# PROBLEM STATEMENT
The copy must match the data below line for line and contain no images.

(Collected data)

┏━━

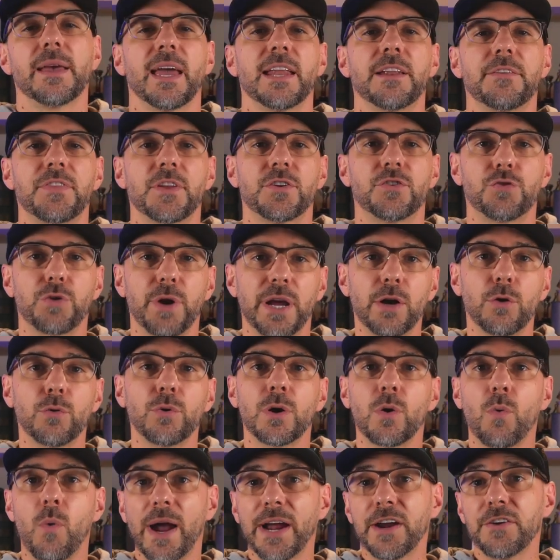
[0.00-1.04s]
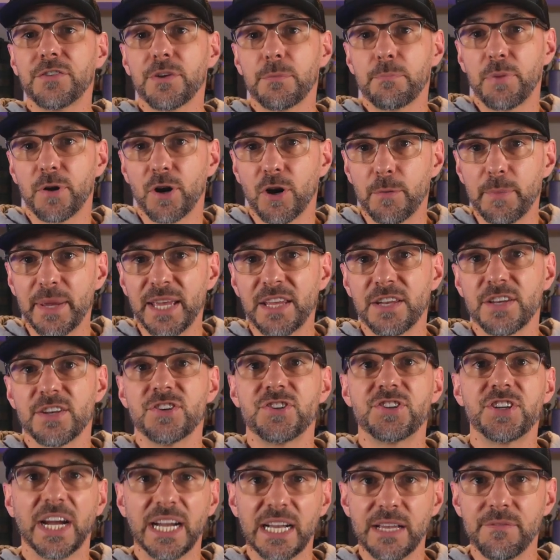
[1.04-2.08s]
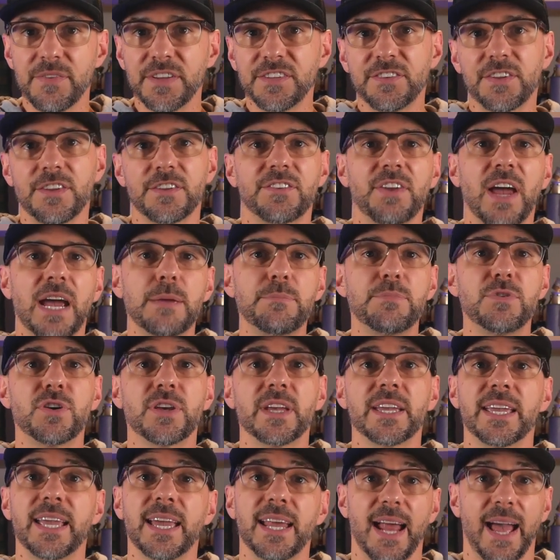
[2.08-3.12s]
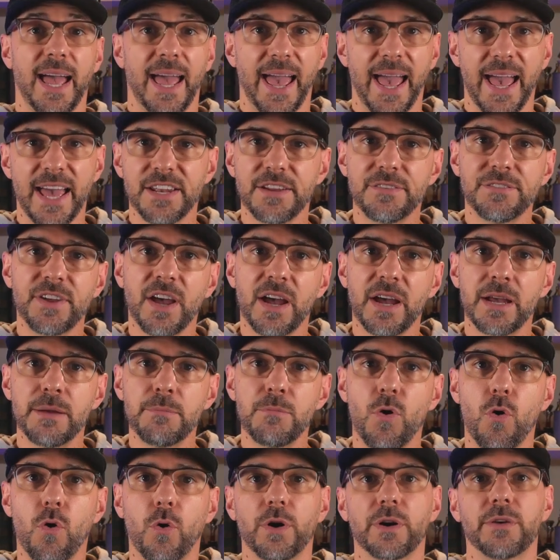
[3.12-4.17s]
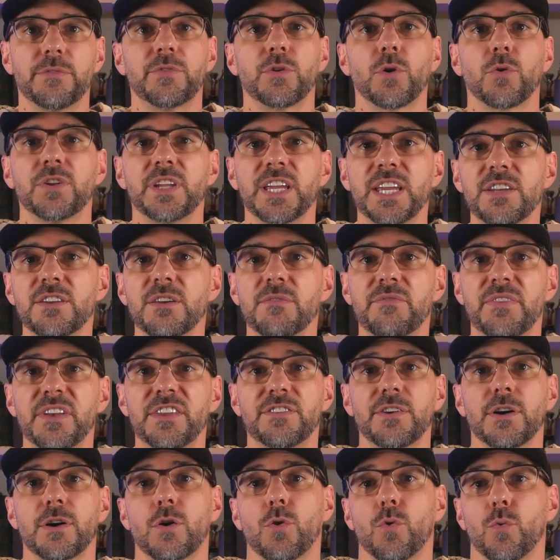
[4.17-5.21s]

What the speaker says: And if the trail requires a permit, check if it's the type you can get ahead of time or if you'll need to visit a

┗━━

# TASK RESULT
[0.00-1.04s]
[1.04-2.08s]
[2.08-3.12s]
[3.12-4.17s]
[4.17-5.21s]

What the speaker says: And if the trail requires a permit, check if it's the type you can get ahead of time or if you'll need to visit a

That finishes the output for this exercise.